*Task to complete*
Pictures aside, each entry has to be returned exactly as it stands.

*Data provided*
※

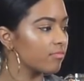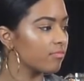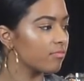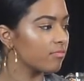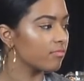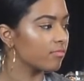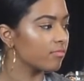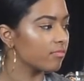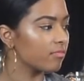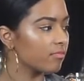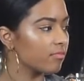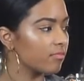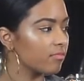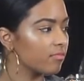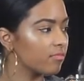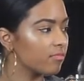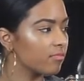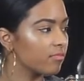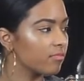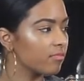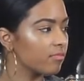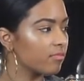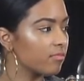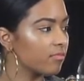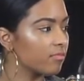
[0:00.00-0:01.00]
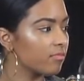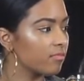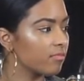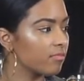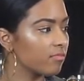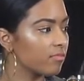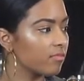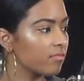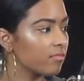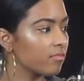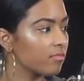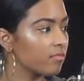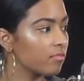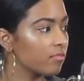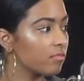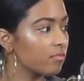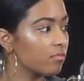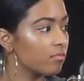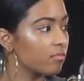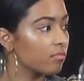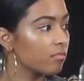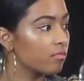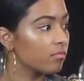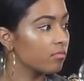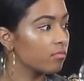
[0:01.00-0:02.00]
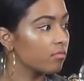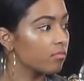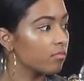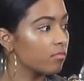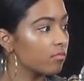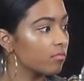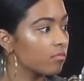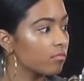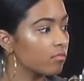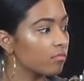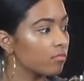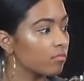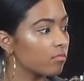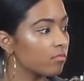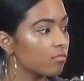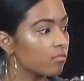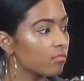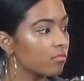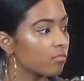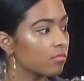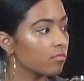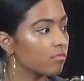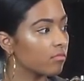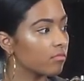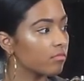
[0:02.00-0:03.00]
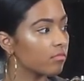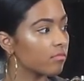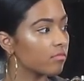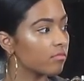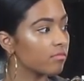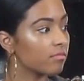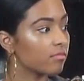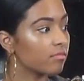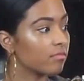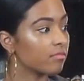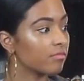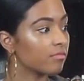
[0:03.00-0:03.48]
This person isn't speaking.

※

*Exercise output*
[0:00.00-0:01.00]
[0:01.00-0:02.00]
[0:02.00-0:03.00]
[0:03.00-0:03.48]
This person isn't speaking.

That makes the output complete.